Renée Rechnitzer wurde 1928 in Frauenkirchen geboren, wo ihr Vater mit ihrem Onkel einen gut gehenden Eisen-, Gemischtwaren- und Baumaterialienhandel betrieb.
Im März 1938 wurde die Familie von den Nationalsozialisten enteignet und im September von Frauenkirchen nach Wien vertrieben. Vergeblich versuchte der Vater ein Visum für die Einreise in die Vereinigten Staaten zu erhalten. Im Sommer 1939 schaffte es die Familie Rechnitzer, wenigstens nach Frankreich zu gelangen, da Renées Mutter dort eine Schwester angeben konnte. Verzweifelt, immer noch auf Einreisepapiere in die USA hoffend, starb der Vater 1940 im Exil.

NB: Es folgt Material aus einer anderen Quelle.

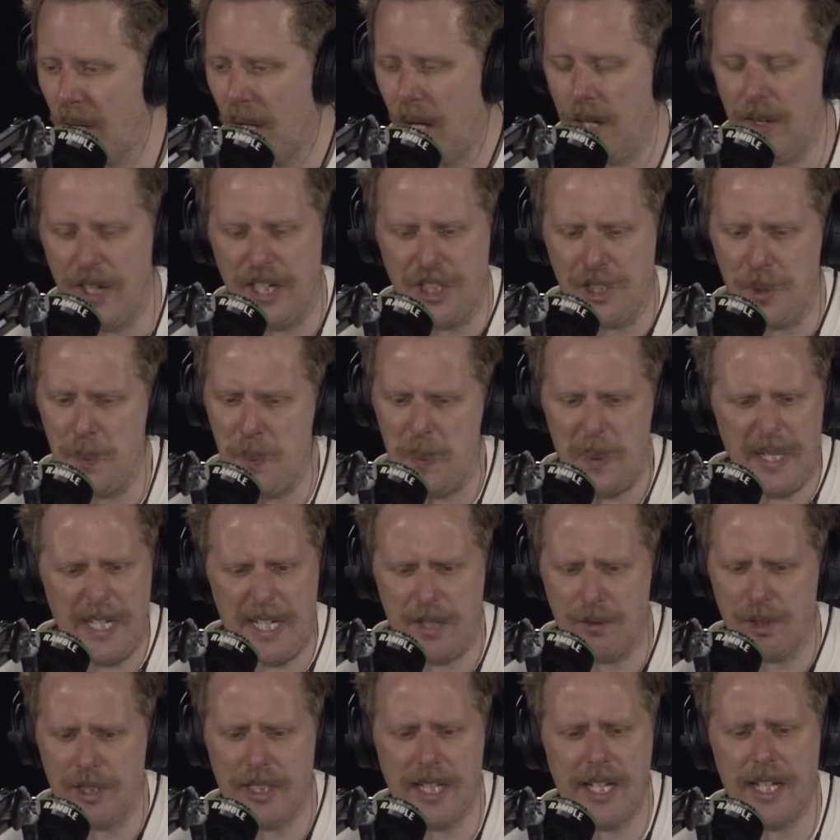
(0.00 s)
I think it's
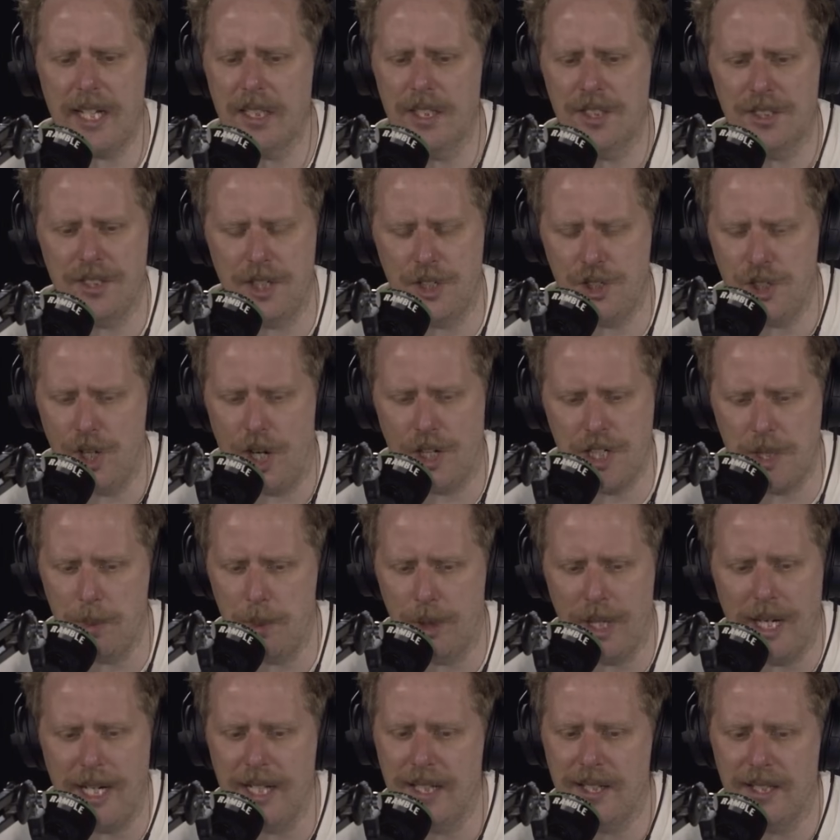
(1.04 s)
completely ridiculous to judge him
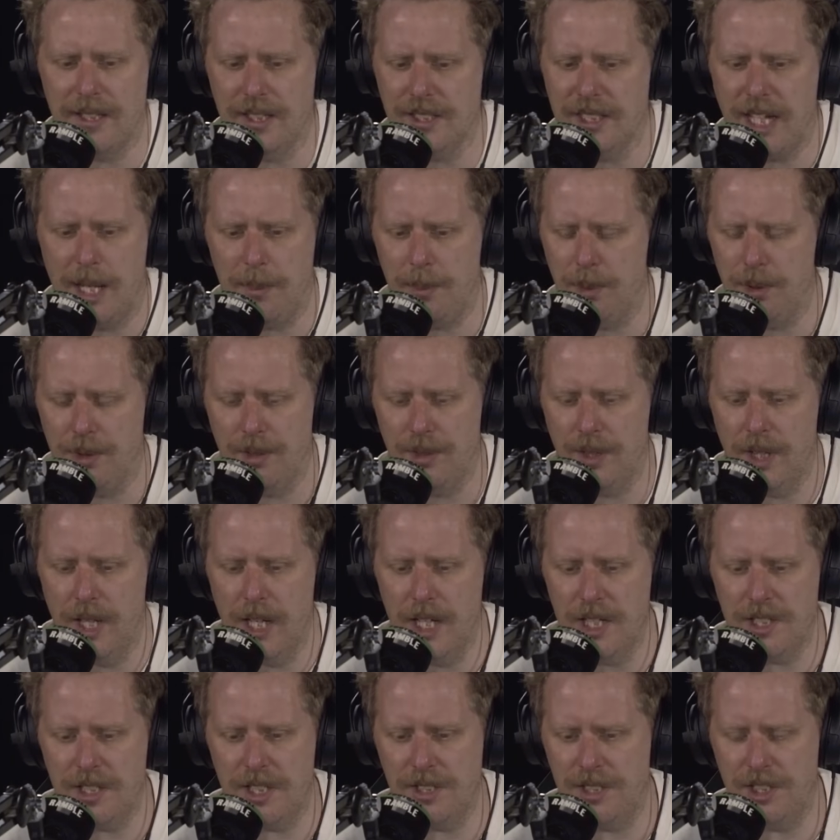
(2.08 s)
on anything that's happened
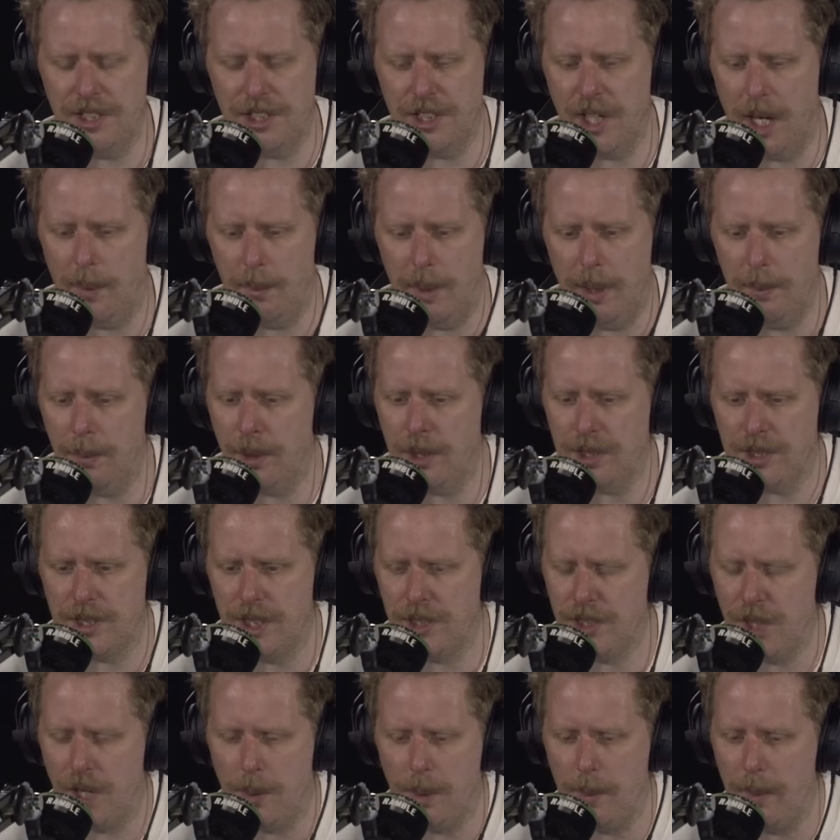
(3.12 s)
since he's come in because of
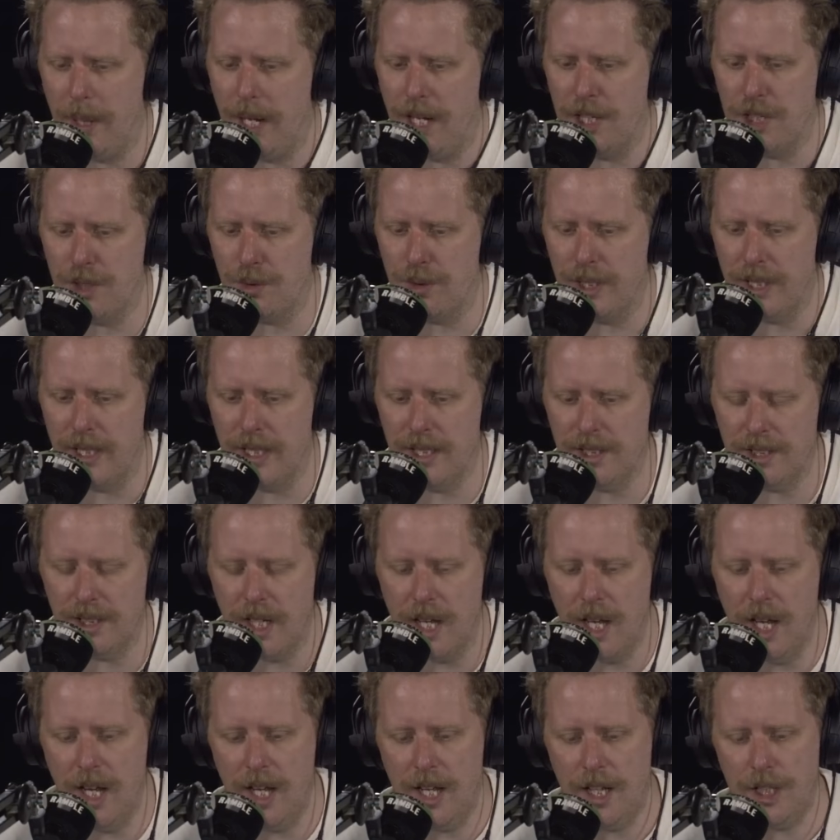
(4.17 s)
the type of manager he is.
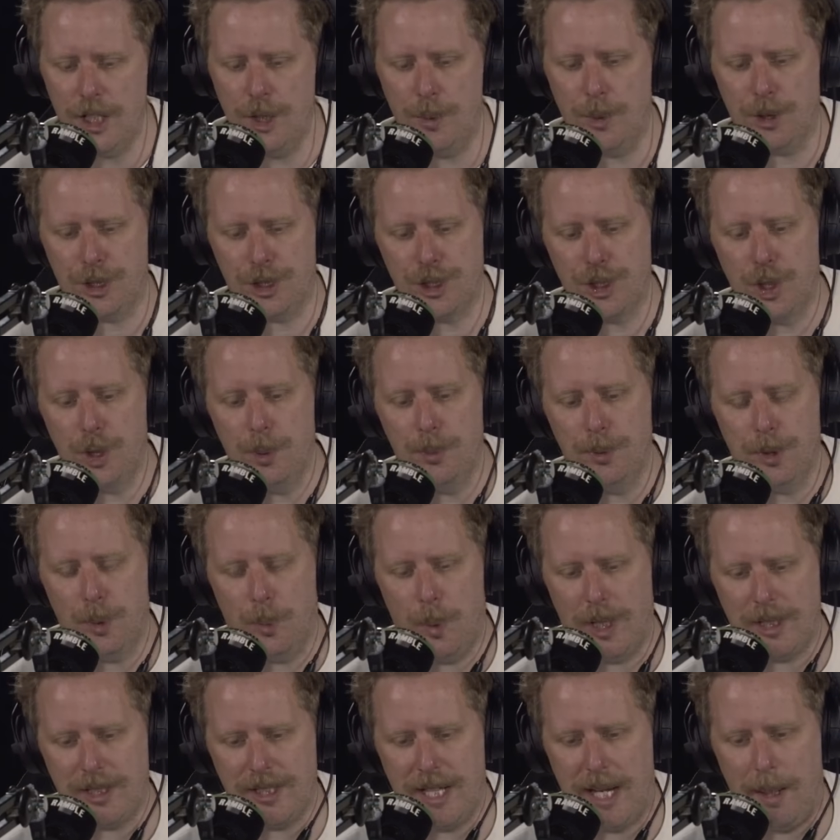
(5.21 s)
You assume that
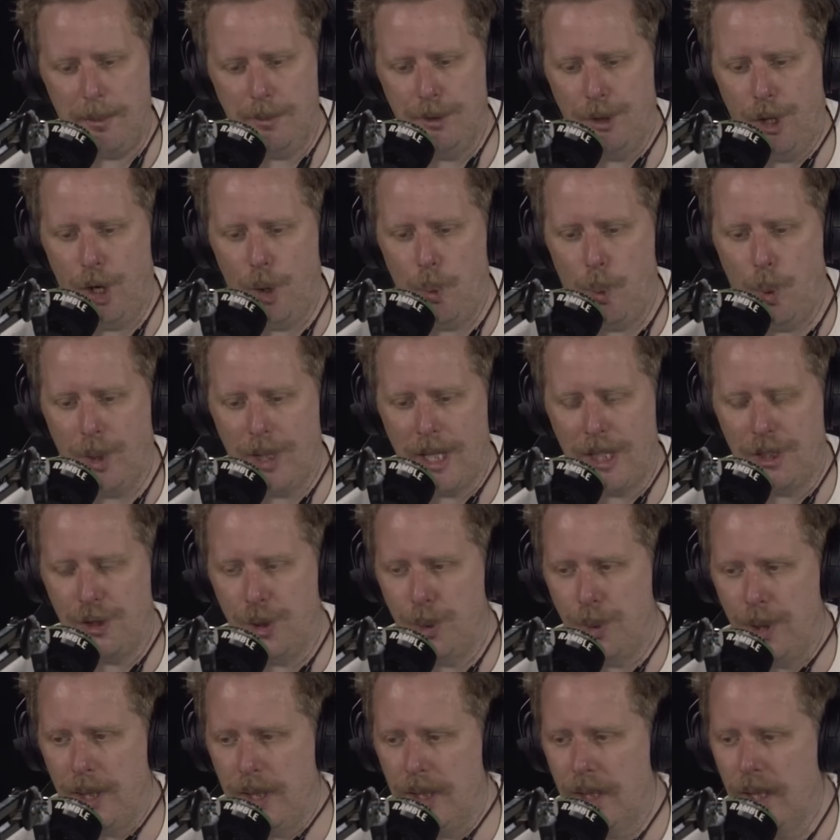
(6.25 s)
West Ham know what they're
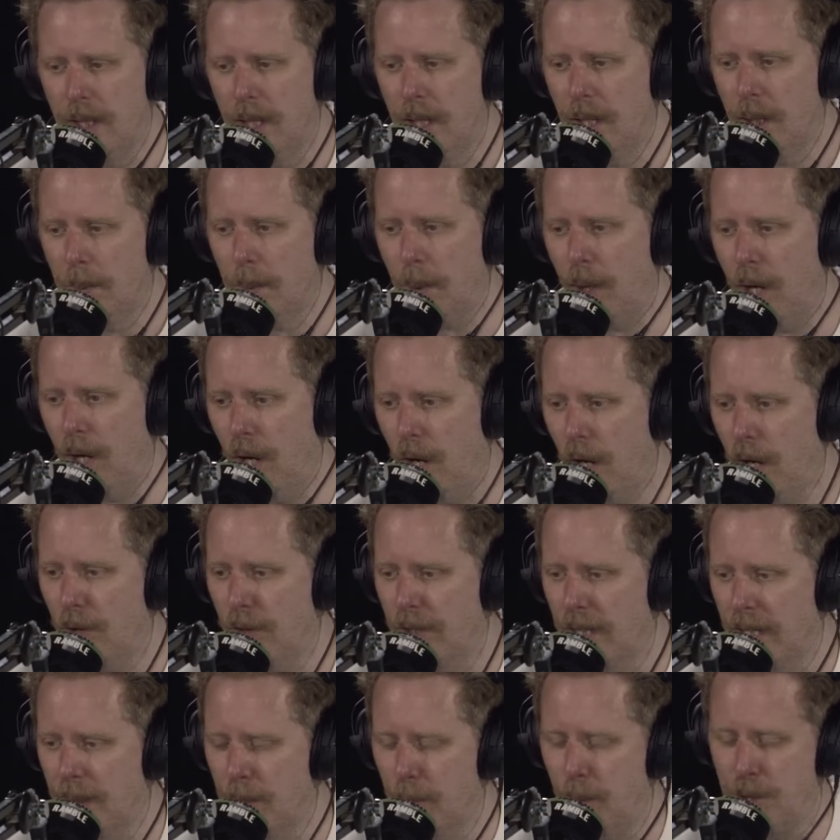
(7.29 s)
doing by
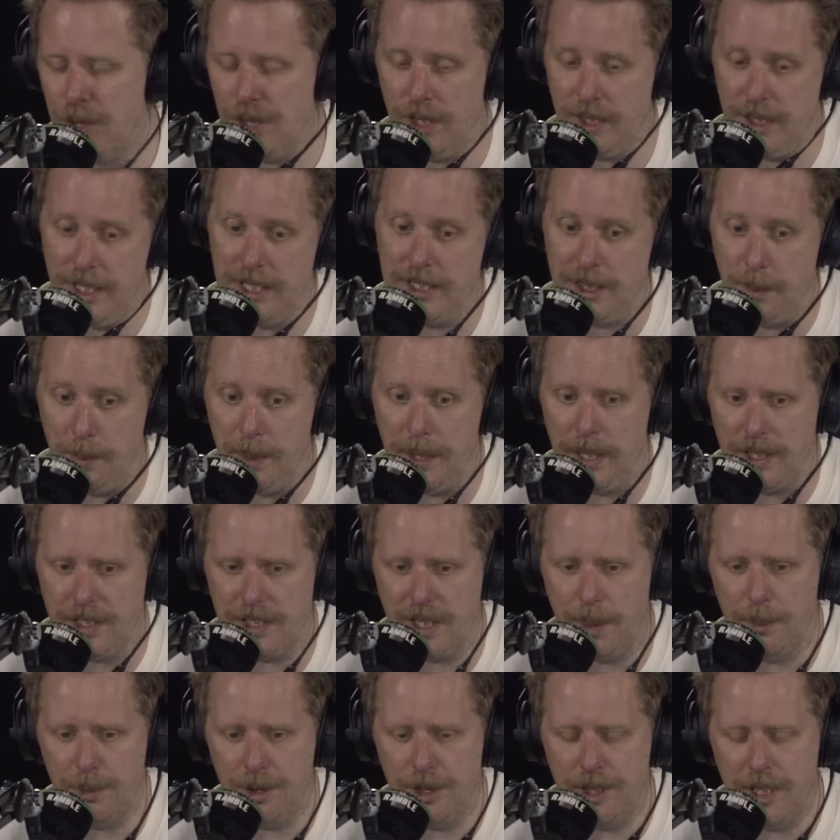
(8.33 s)
hiring him, which is a big
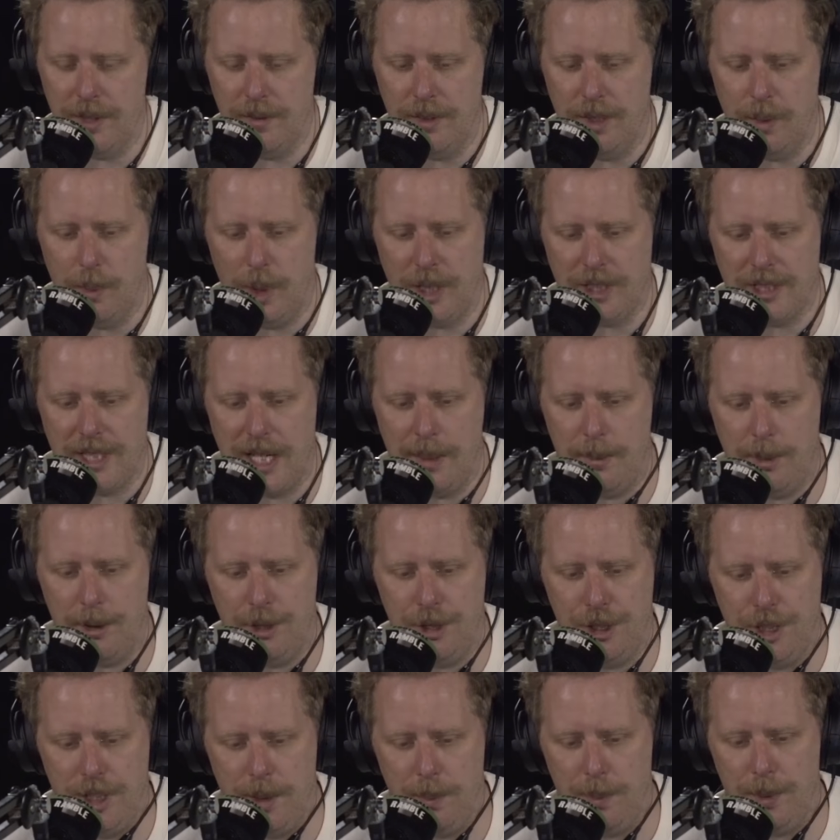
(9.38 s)
assumption given the West Ham
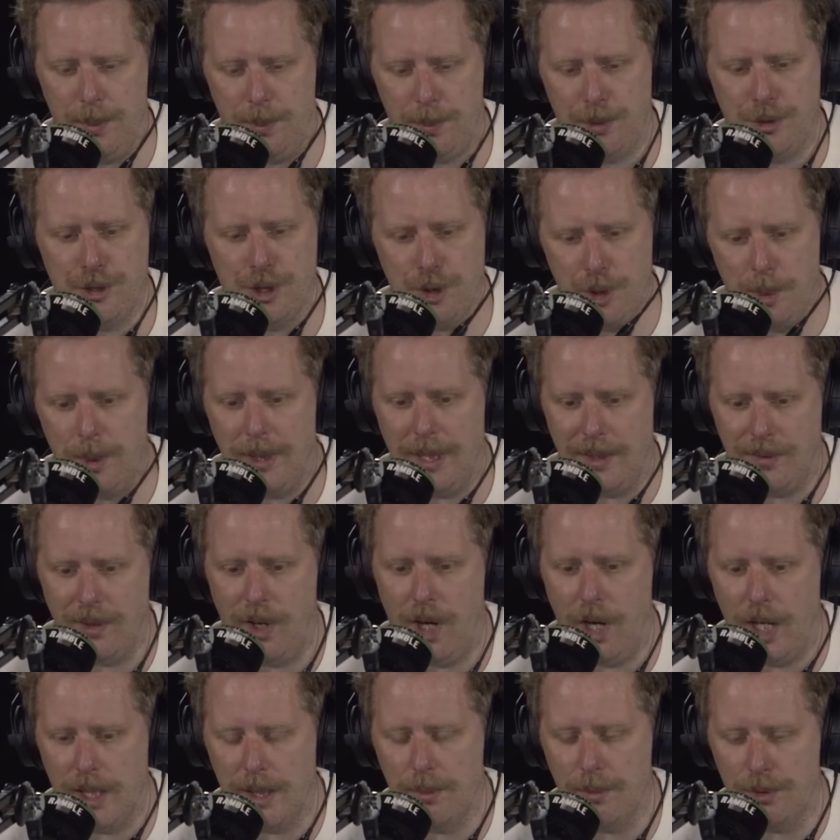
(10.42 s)
ownership, but presumably they've
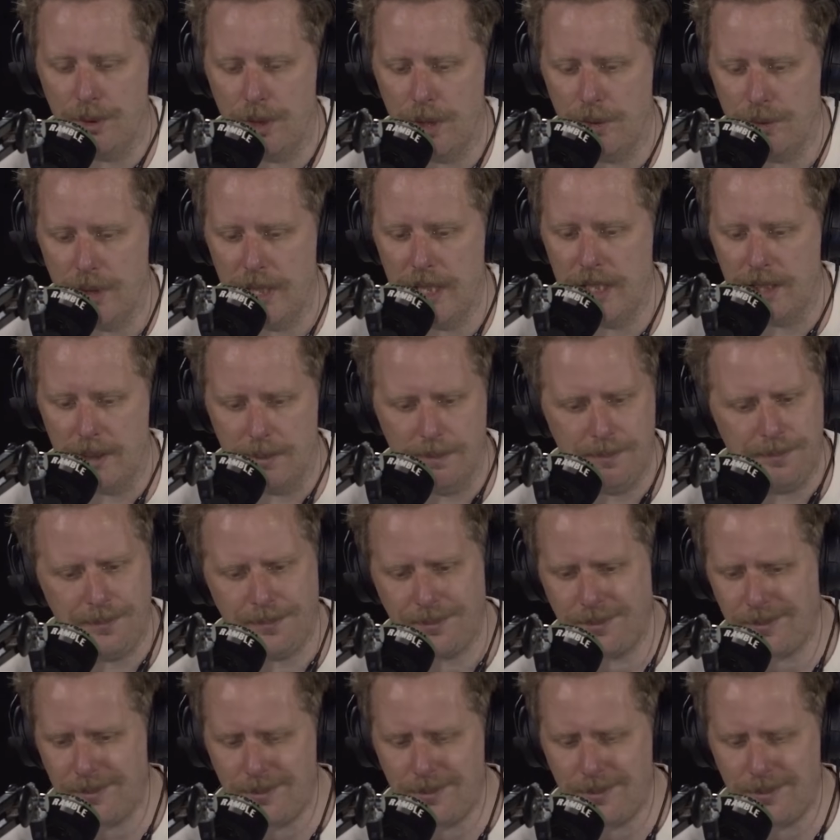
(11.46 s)
hired him for a reason.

Als die Deutsche Wehrmacht kurz vor Paris stand, floh die Familie 1940 in den Süden nach Clermont Ferrand, wo sie sich verstecken konnte. Als auch dort die Sicherheit nicht mehr gewährleistet war, wurde Renée zu ihrer Tante und ihrem Onkel nach Marseille geschmuggelt. Nur wenige Tage nach ihrer Abreise wurden ihr Bruder Eugen und ihre Mutter Hedwig verhaftet und im September 1942 nach Auschwitz deportiert und ermordet.
Bald war Renée auch in Marseille nicht mehr sicher und sie floh mit ihren Verwandten in die Nähe der Pyrenäen. Zwei Jahre lang, bis Ende 1943, konnten sie unerkannt bei einer Familie leben. Als auch dort die Verhaftungen begannen, wurde Renée mit Hilfe einer Schuldirektorin in ein Kloster bei Tarbes an der spanischen Grenze gebracht. Bis zum Kriegsende blieb Renée dank einer neuen Identität unerkannt im Kloster versteckt.
Auf ihrer abenteuerlichen mehrjährigen Flucht hat sie ihre gesamte Familie verloren. Im August 1945 zog Renée mit ihrem Onkel und seiner Familie nach Paris und begann ein neues Leben.